ABOUT THIS TASK
From the first line to the last, output the records exactly and drop any images.
INPUT DATA Start Marker
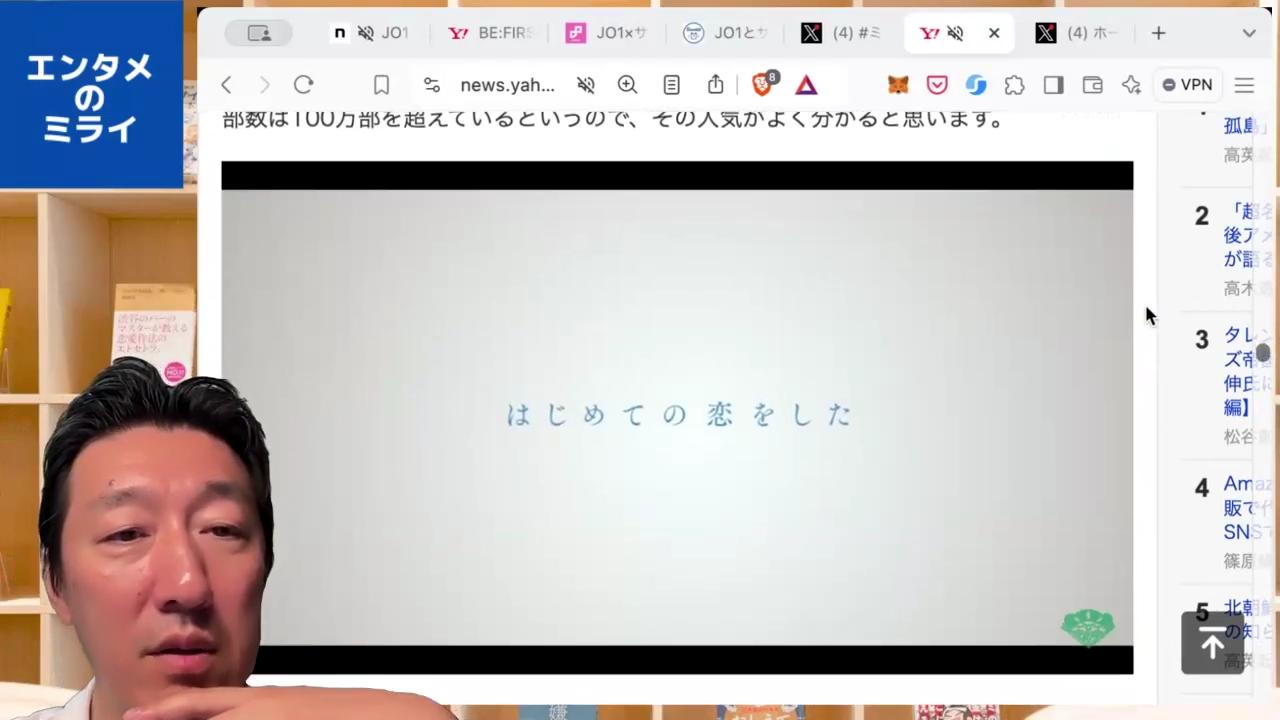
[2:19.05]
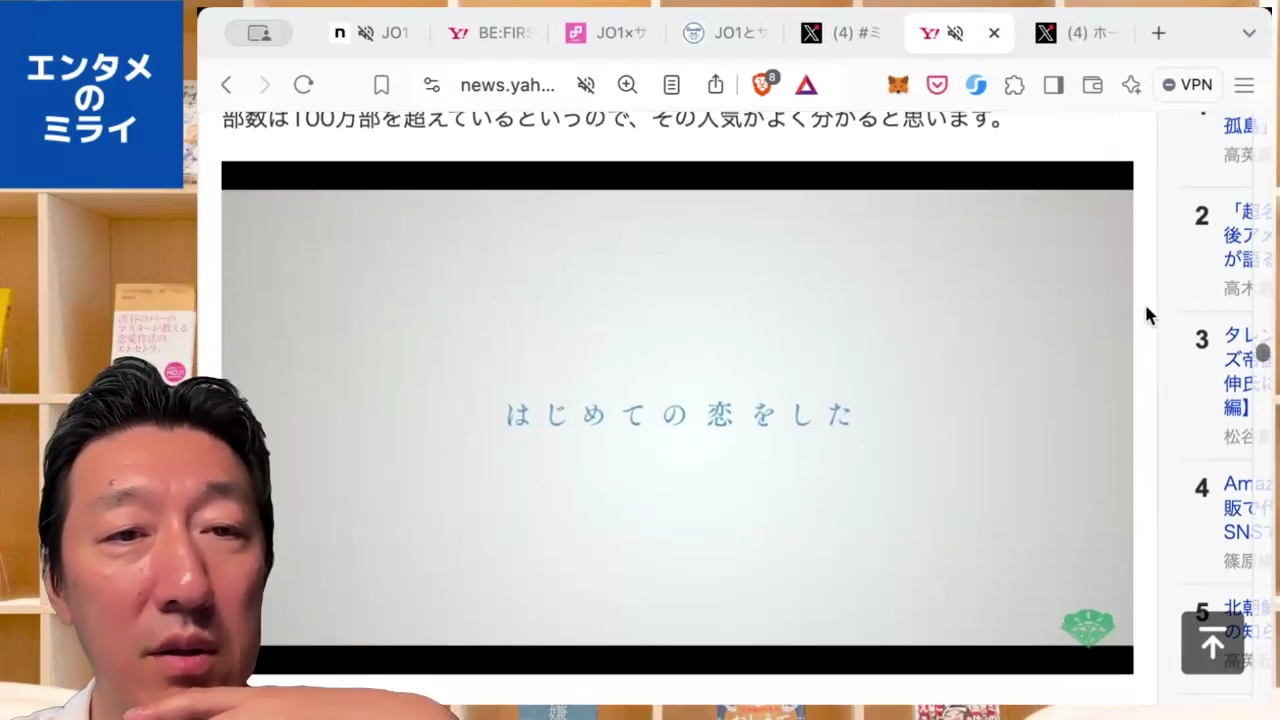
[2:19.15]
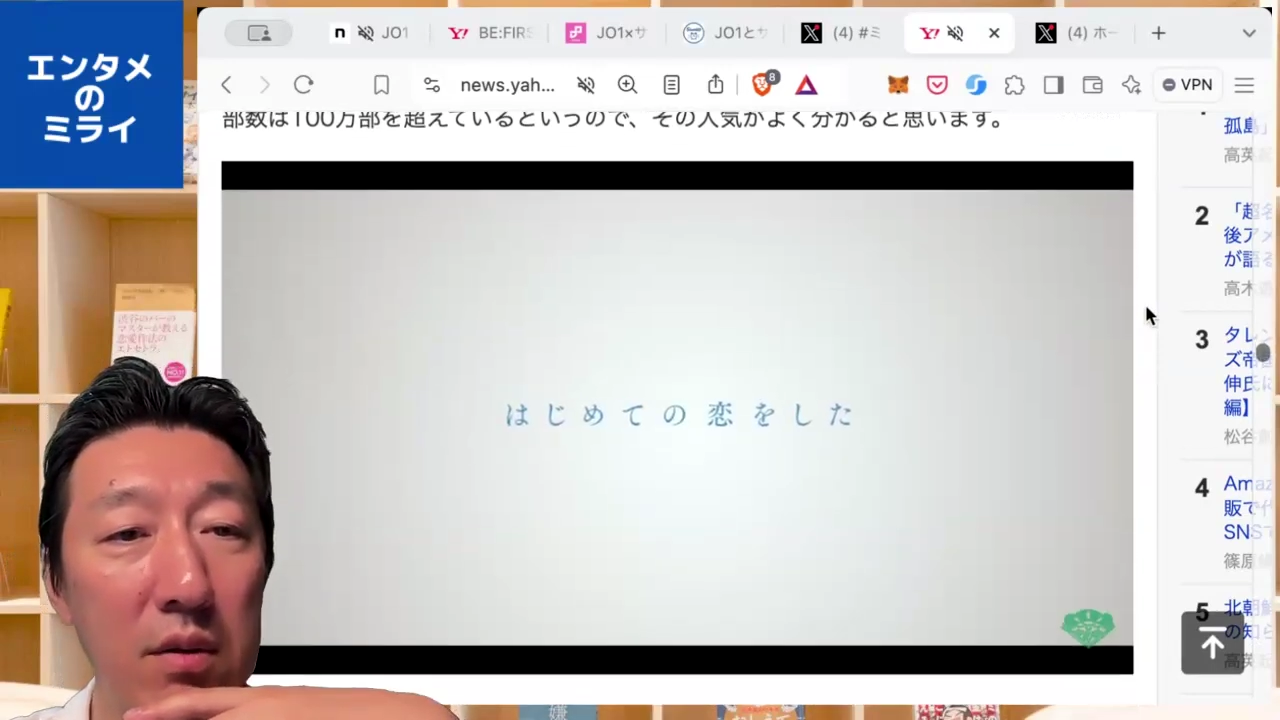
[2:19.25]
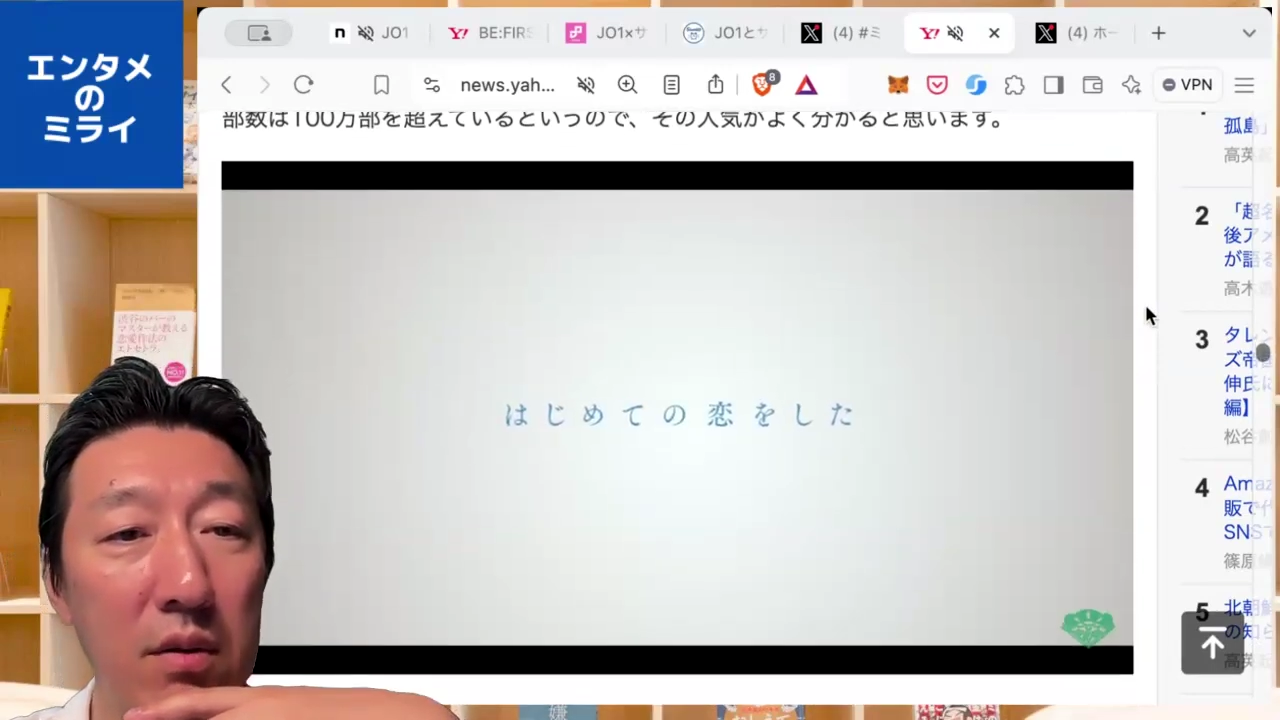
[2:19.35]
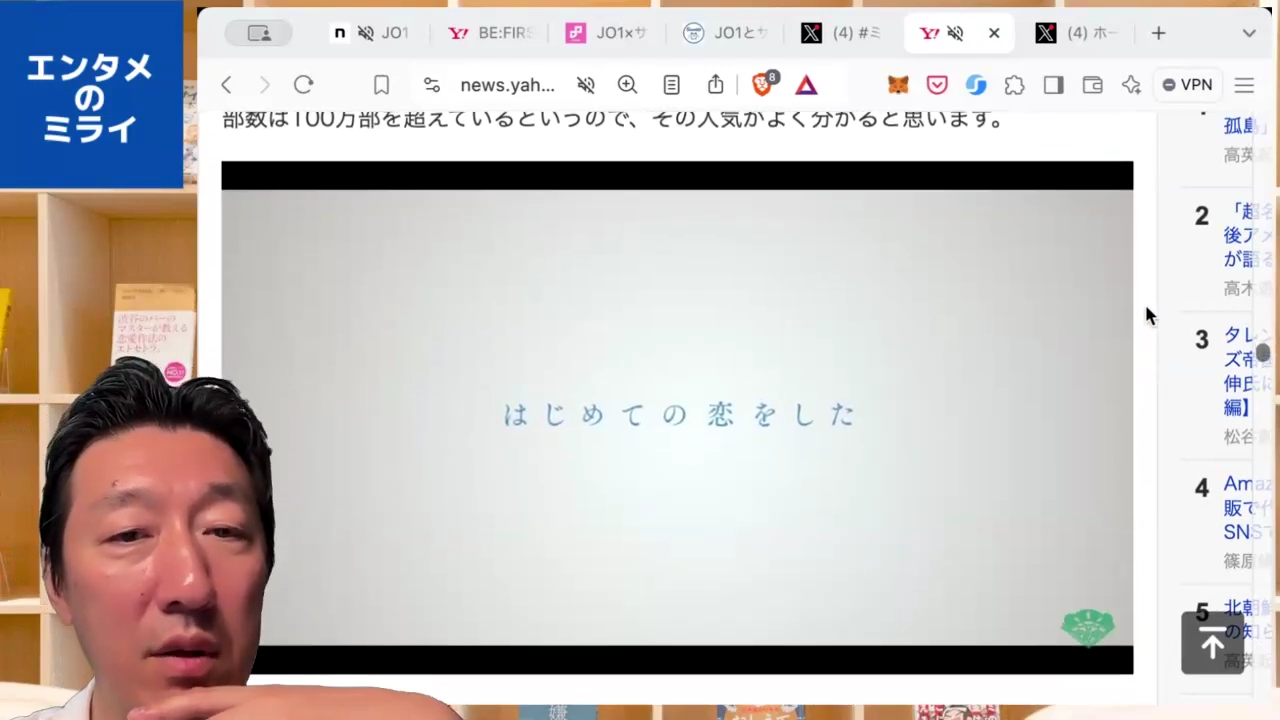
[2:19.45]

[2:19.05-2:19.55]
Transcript: なんですけど、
INPUT DATA End Marker
REPLY
[2:19.05]
[2:19.15]
[2:19.25]
[2:19.35]
[2:19.45]

[2:19.05-2:19.55]
Transcript: なんですけど、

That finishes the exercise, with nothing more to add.